UCLA basketball has been frustrating as of late. The Bruins are coming off a four-year period filled with early bounces from the NCAA tourney and missing the oft-maligned NIT.
And while UCLA definitely lays claim to the most prestigious basketball program in the country, the years since John Wooden have been largely successful but overall, maddening.
Which is why I’m convinced UCLA has a “John Wooden” curse placed upon it.
We know, we know: UCLA won a national title in 1995 under Jim Harrick and behind a magical 32-1 season, often up there with one of the greatest UCLA basketball seasons of all time.
But what happened to Harrick shortly after this — before he could establish himself as an elite coach on par with current guys like Mike Krzyzewski — was damning, for this program.
Passive UCLA hoops fans know the story. Harrick was released from UCLA for violations in that the NCAA exonerated him for later.
The NCAA forgave a coach, likely because it felt the school was too harsh on him for minor violations. This actually happened, guys.
Since then, UCLA has yet to hang a new banner at Pauley. UCLA has failed for 17 years to bring back a national championship.
And although, sure, the Bruins have had their fair share of Final Fours and (ugh) Sweet Sixteen appearances during this time, UCLA’s chances at another national title have been crushed by superior teams and small mistakes in coaching.
Of course, many thought this would change after 2008, when the Bruins nabbed the top recruiting class in the country, with Jrue Holiday underachieving like hell before jamming for the NBA after a year, Malcolm Lee was terribly misused, Jerime Anderson was inconsistent and was bumped out of the starting line-up by Lazeric Jones, Drew Gordon transferred and did well at New Mexico and J’Mison Morgan decided to Josh Smith his way through UCLA and show up unfit and overweight.
Thus began the four-year downward spiral for the Bruins. Howland’s teams have largely underachieved and the fall of this once-great program has been painful to watch.
Of course, 2012 has shown us that there is hope, indeed, for this program to lift itself up under Howland’s tutelage. With UCLA bringing in another top-ranked recruiting class — with Shabazz Muhammad, Kyle Anderson, Tony Parker and Jordan Adams highlighting the group — things are starting to look up.
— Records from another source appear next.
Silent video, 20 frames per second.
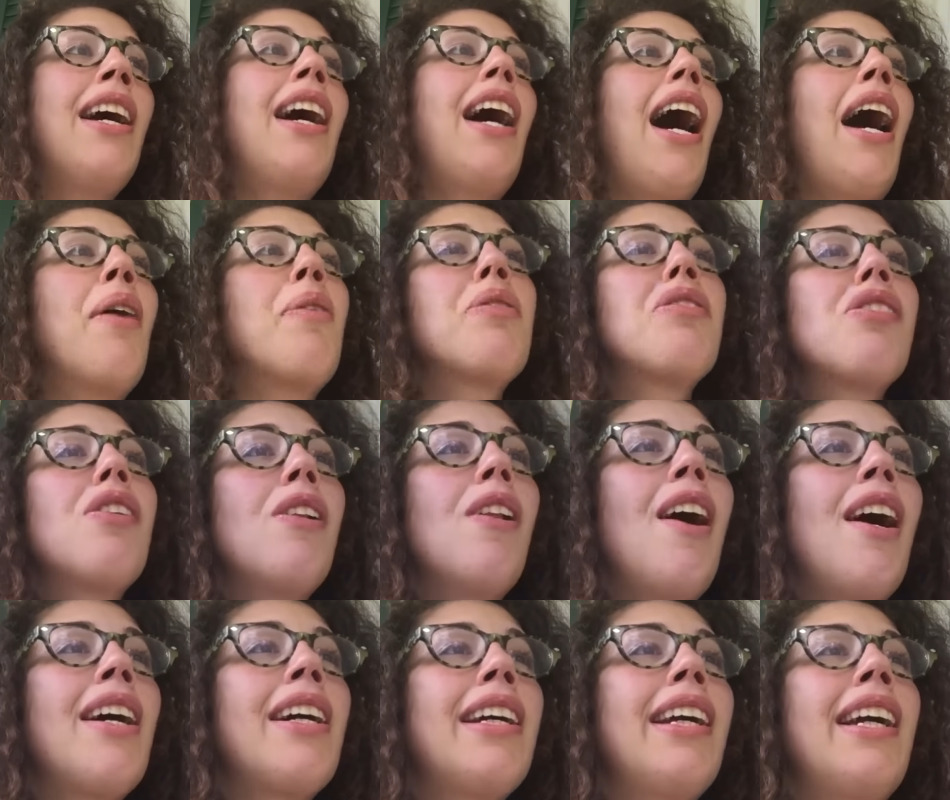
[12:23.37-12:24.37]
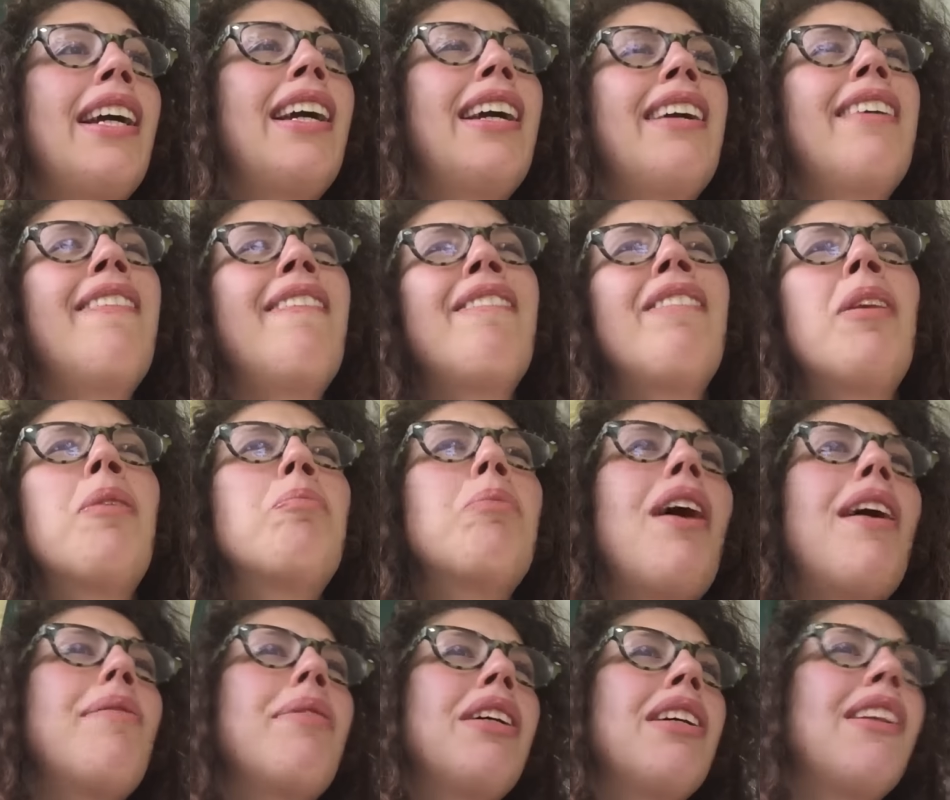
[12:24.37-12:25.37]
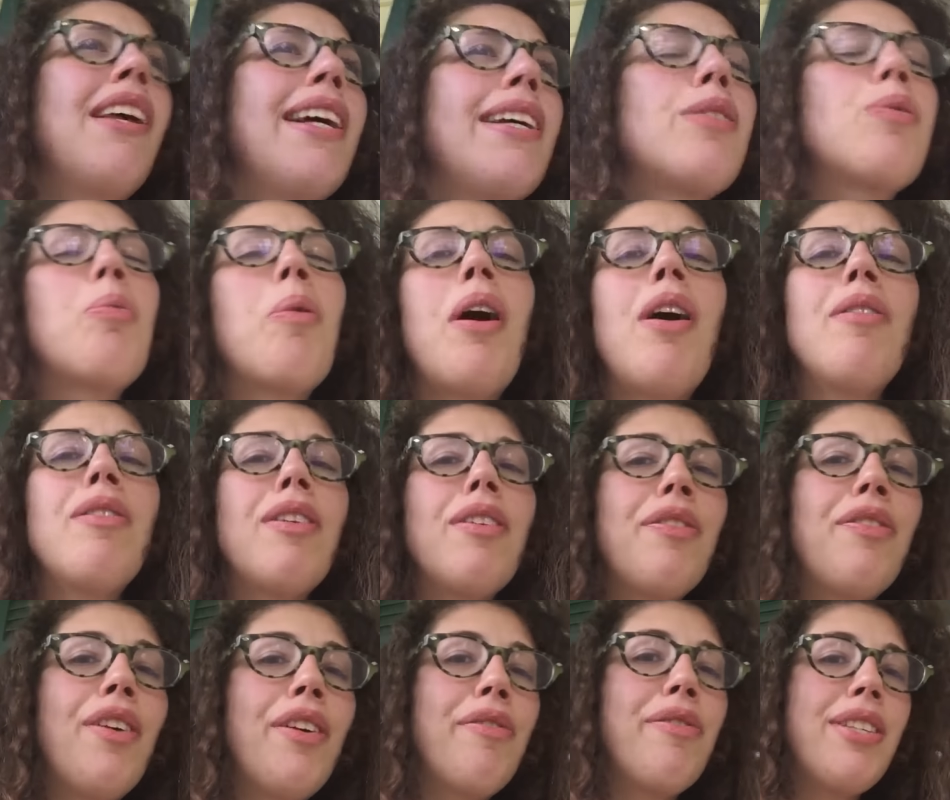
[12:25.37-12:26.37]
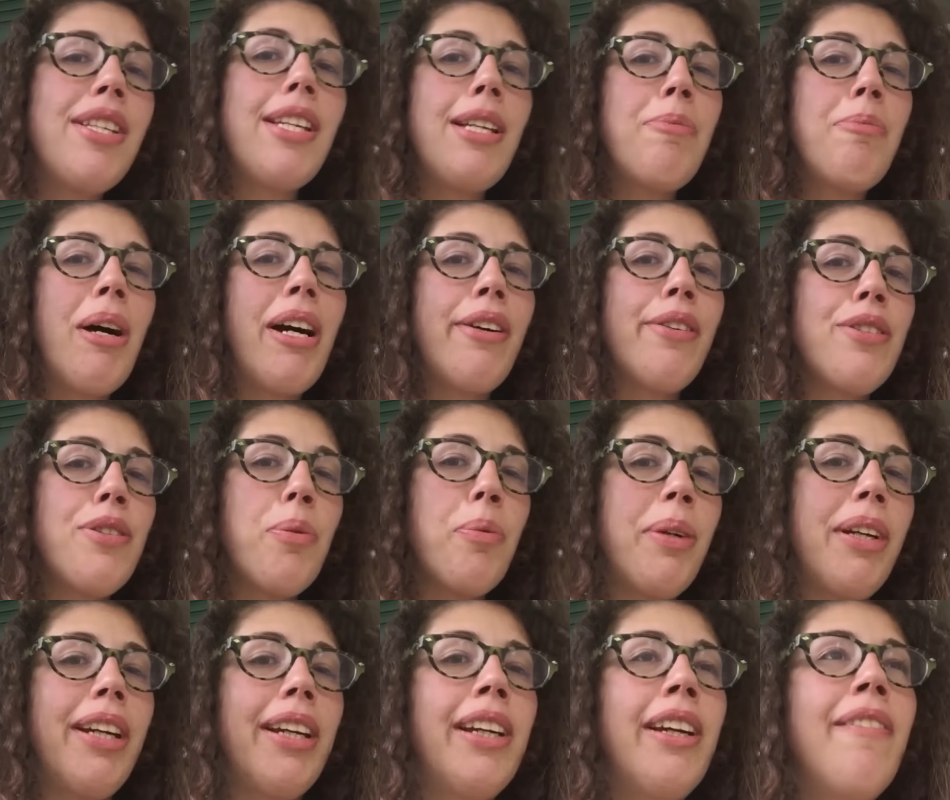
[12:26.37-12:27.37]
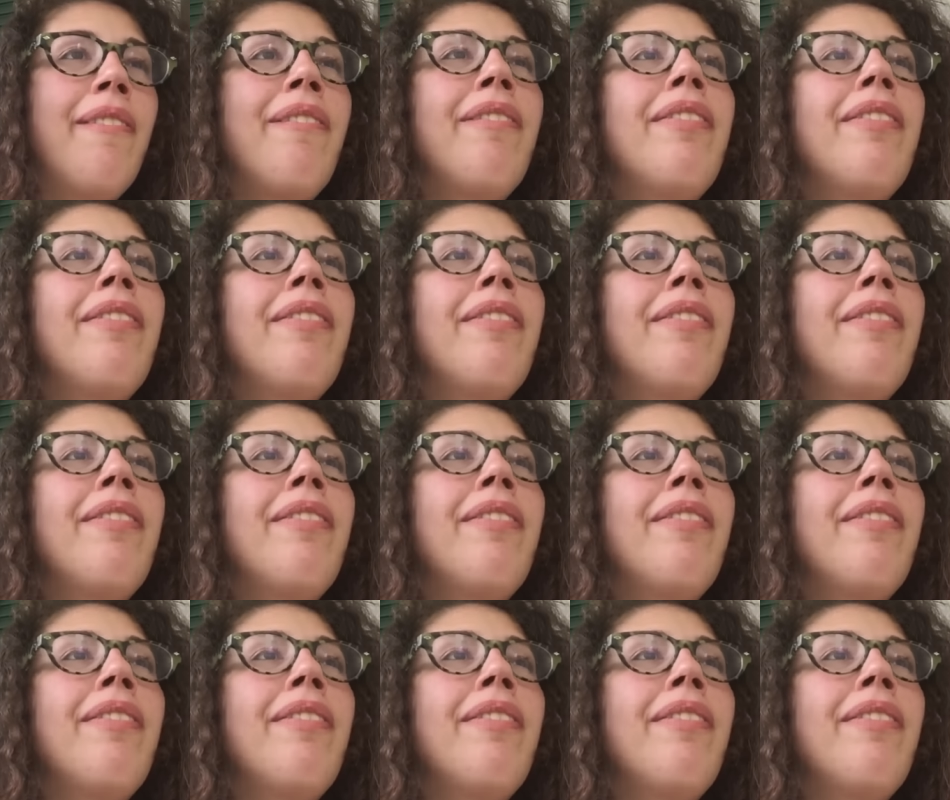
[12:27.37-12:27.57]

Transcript: I was clocking probably like 12 or 15 miles a week.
Well, were starting to look up.
Because, in contrary to earlier reports, all-world-potential center Josh Smith is still largely unfit to play basketball for extended periods of times, Shabazz Muhammad could be ineligible for the 2012-13 basketball season due to NCAA recruiting violations, and Tony Parker has a lingering hamstring injury that could ruin his freshman season.
I’m not the superstitious type, mind you, but when this program has so much to offer, and when this team in particular is now dripping with talent, it’s hard to ignore all the awful things that have happened to this program since Wooden left and since Harrick was stupidly forced out of the program.
We know, Final Fours are nothing to scoff at, and we should be proud that our team has gotten that far.
But it’s been 17 years since our last national title, for chrissakes. UCLA eats national titles for breakfast, and in the basketball realm, UCLA fans have become insatiably hungry, and deservedly so.
So while some may not believe in curses, it’s something to consider, and possibly joke about as we cry endlessly.
What do you think, though? Is UCLA basketball cursed?